=== The task ===
Please give the entries again in full and exactly, without any picture.
++++++
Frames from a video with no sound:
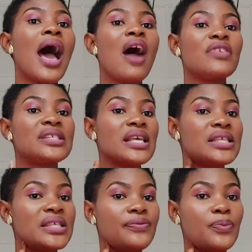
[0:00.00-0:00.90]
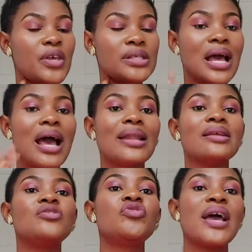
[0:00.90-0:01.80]
I have a sensitive face and
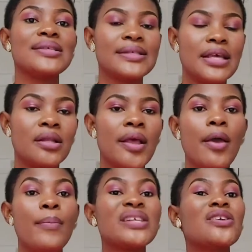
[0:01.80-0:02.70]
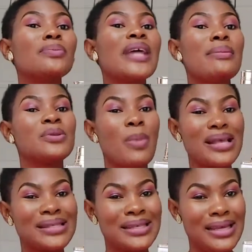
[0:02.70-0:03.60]
a dry skin. But sometimes my
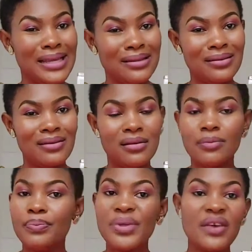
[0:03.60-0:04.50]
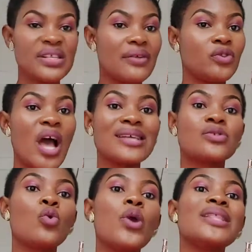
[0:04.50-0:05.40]
skin behaves as, as
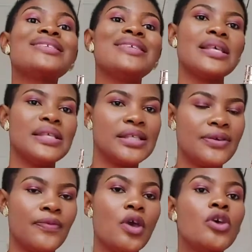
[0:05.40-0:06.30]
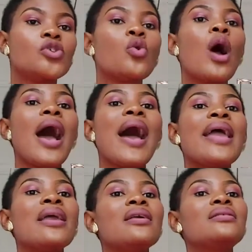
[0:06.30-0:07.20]
though it's sensitive. So
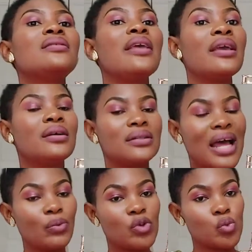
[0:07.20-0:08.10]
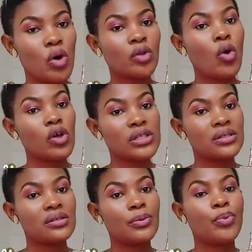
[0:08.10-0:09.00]
I think that was what
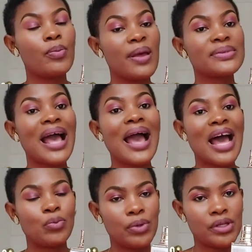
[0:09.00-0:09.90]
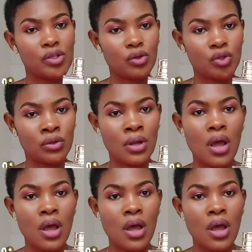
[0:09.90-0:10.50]
caused the problems I had with this lotion.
++++++
=== Answer ===
Frames from a video with no sound:
[0:00.00-0:00.90]
[0:00.90-0:01.80]
I have a sensitive face and
[0:01.80-0:02.70]
[0:02.70-0:03.60]
a dry skin. But sometimes my
[0:03.60-0:04.50]
[0:04.50-0:05.40]
skin behaves as, as
[0:05.40-0:06.30]
[0:06.30-0:07.20]
though it's sensitive. So
[0:07.20-0:08.10]
[0:08.10-0:09.00]
I think that was what
[0:09.00-0:09.90]
[0:09.90-0:10.50]
caused the problems I had with this lotion.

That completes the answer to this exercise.